* **Directions for this task**: Filter the entries for the word "Silent". Copy each line in which it occurs.

* **Records shown**:
***
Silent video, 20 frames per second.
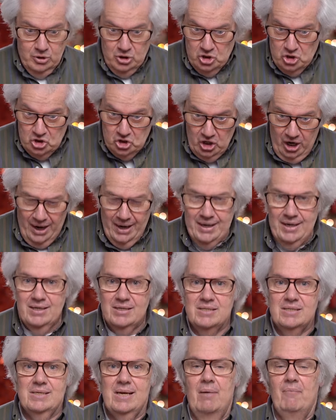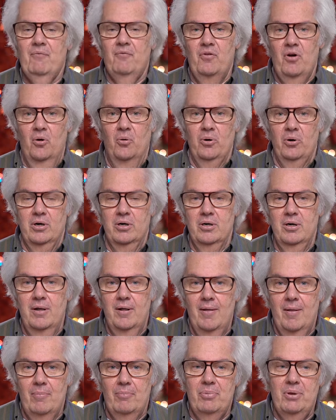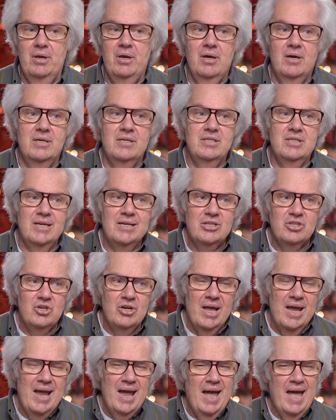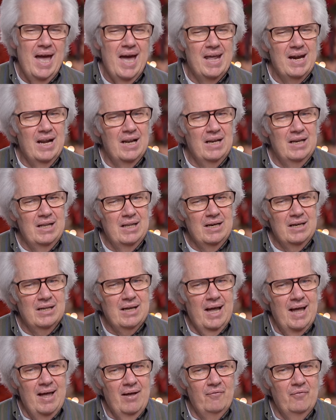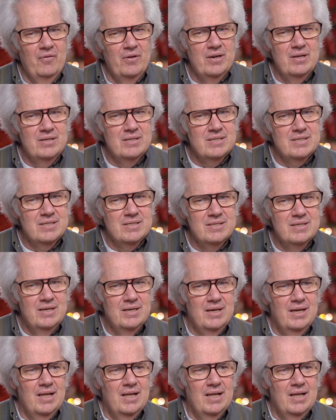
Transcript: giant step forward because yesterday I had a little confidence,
***
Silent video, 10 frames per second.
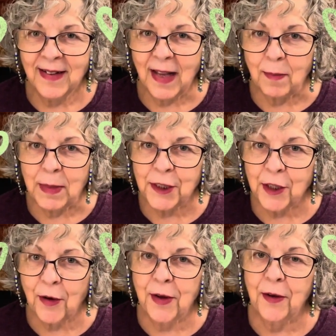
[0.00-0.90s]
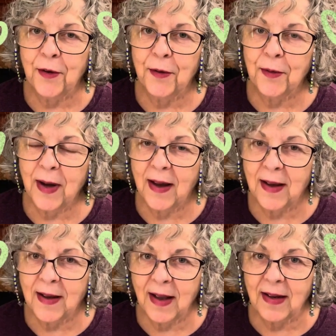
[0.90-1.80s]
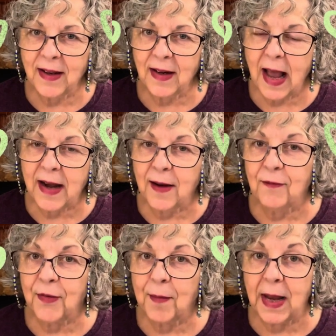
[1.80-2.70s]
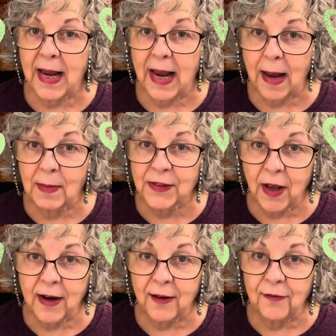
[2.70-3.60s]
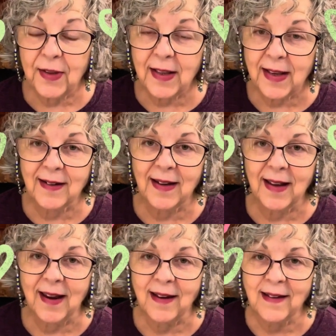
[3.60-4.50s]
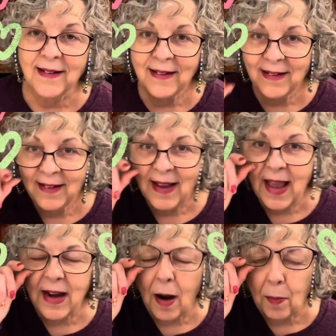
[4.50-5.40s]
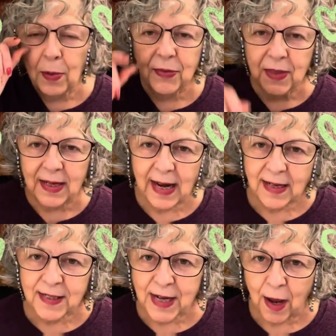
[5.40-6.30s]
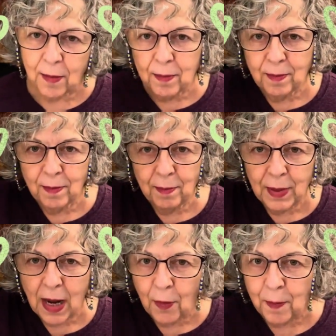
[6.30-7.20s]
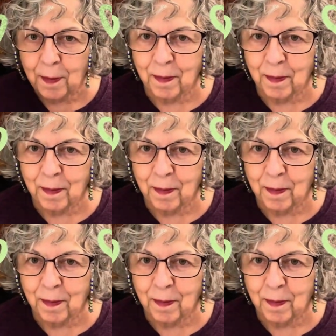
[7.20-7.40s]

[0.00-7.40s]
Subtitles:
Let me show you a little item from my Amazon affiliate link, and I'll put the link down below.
***
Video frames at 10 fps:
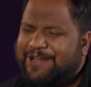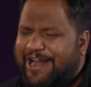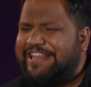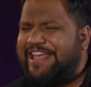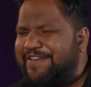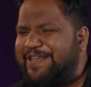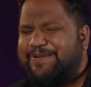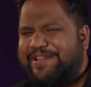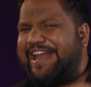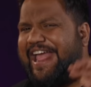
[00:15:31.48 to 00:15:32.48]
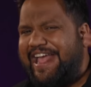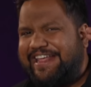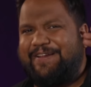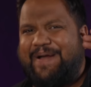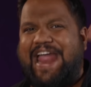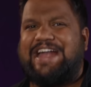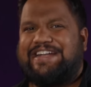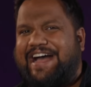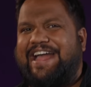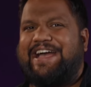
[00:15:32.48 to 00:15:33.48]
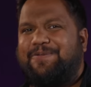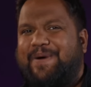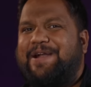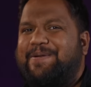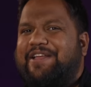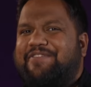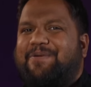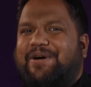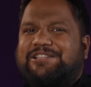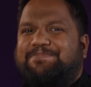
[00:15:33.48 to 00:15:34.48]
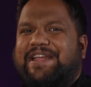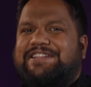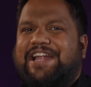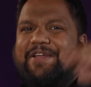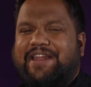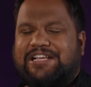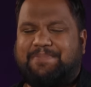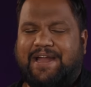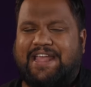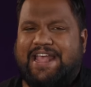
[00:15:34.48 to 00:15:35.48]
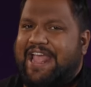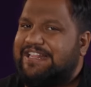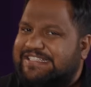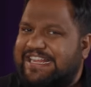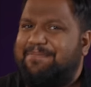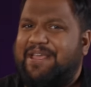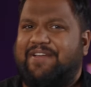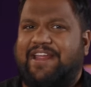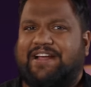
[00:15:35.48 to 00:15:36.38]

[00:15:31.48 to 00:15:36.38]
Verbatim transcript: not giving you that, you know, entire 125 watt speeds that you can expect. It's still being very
***
* **Solution for this exercise**:
Silent video, 20 frames per second.
Silent video, 10 frames per second.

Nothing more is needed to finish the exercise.